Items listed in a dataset
+++++

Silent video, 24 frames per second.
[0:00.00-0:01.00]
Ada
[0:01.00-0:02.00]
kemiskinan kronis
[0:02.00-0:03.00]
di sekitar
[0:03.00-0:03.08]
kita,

+++++

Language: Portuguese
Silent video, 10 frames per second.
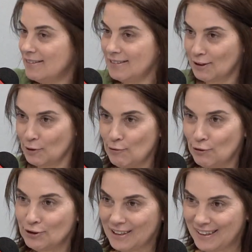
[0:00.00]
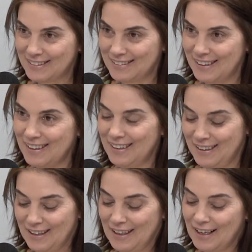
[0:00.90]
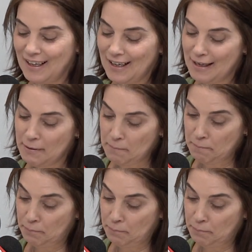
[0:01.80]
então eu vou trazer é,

+++++

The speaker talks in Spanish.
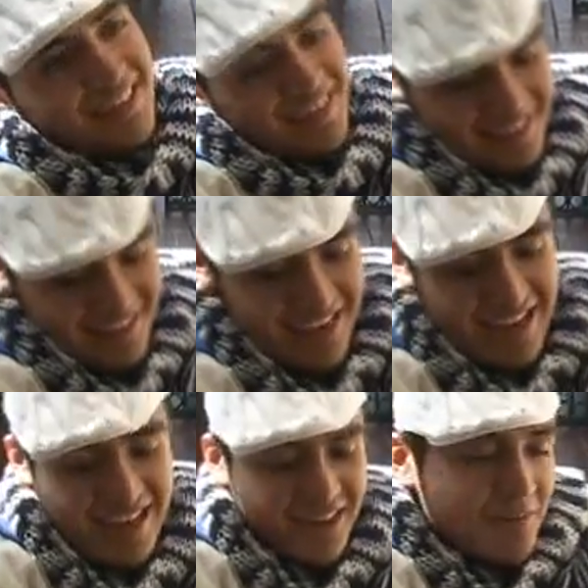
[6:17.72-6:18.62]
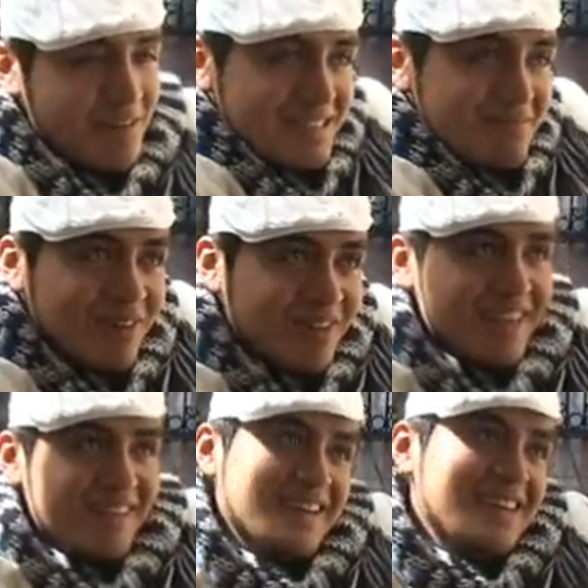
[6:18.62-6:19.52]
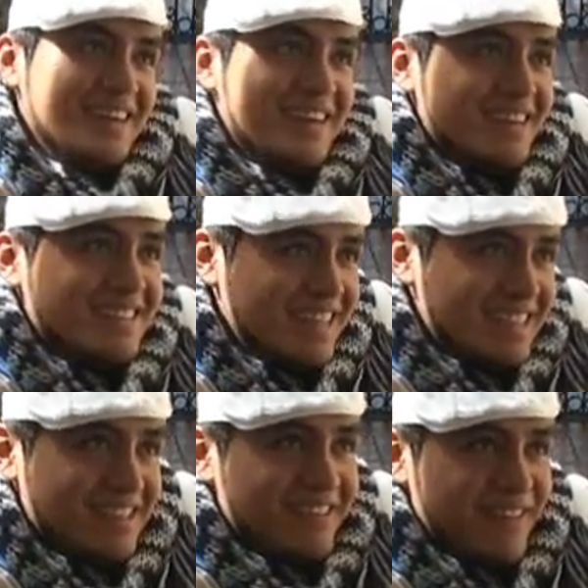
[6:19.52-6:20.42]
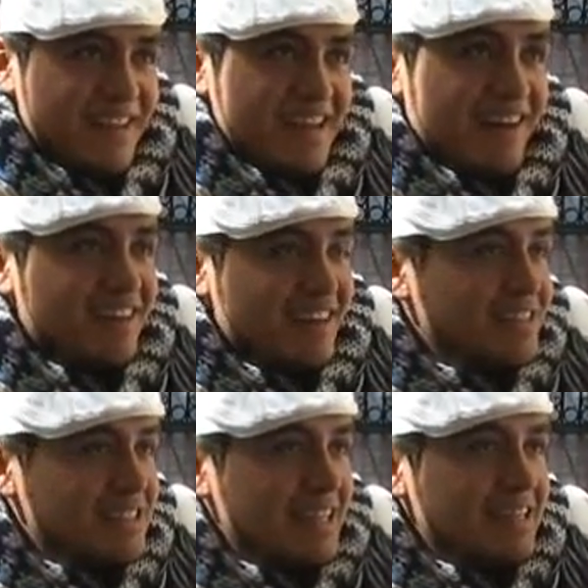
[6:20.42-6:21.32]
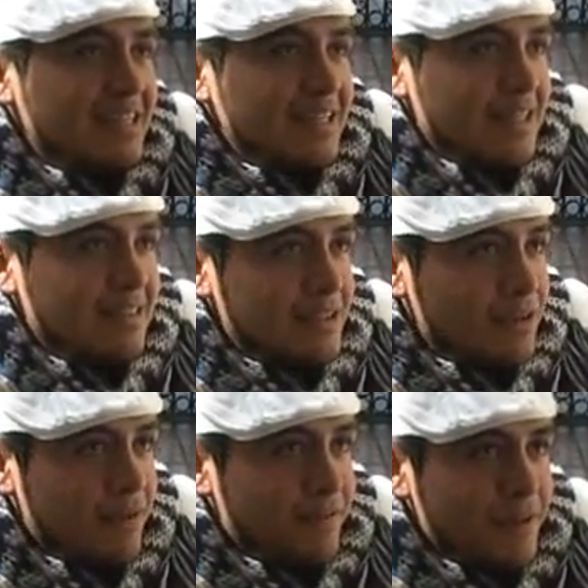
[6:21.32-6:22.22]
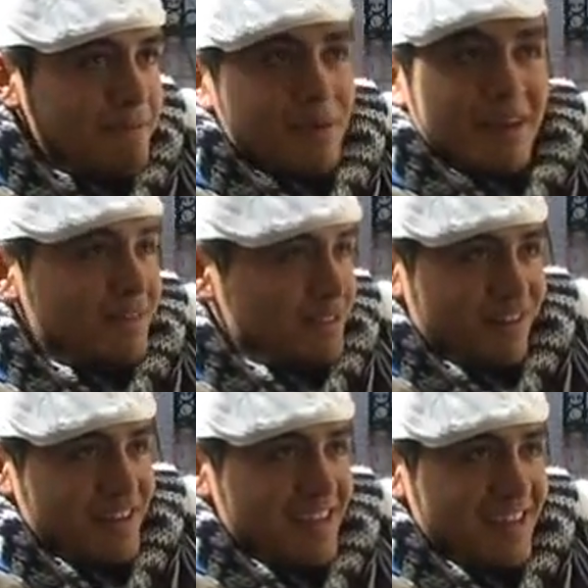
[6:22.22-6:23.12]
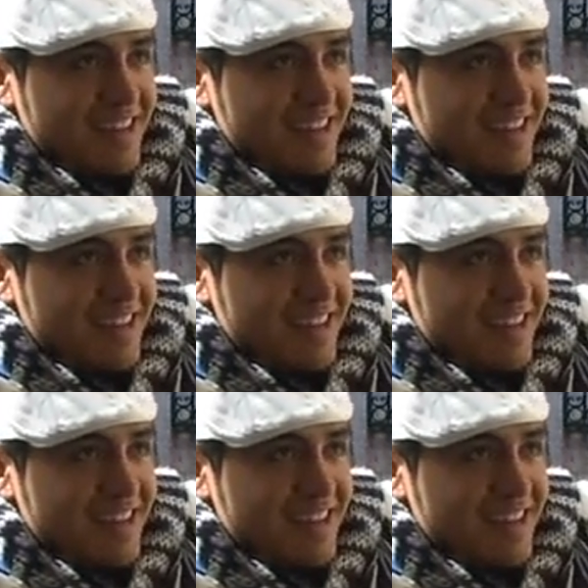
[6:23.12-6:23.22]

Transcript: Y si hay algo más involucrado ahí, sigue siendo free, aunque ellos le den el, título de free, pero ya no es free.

+++++

Taking the entries above, extract every line from the one bearing "[6:18.62-6:19.52]" through the one bearing "Transcript: Y si", exactly, with no pictures.

[6:18.62-6:19.52]
[6:19.52-6:20.42]
[6:20.42-6:21.32]
[6:21.32-6:22.22]
[6:22.22-6:23.12]
[6:23.12-6:23.22]

Transcript: Y si hay algo más involucrado ahí, sigue siendo free, aunque ellos le den el, título de free, pero ya no es free.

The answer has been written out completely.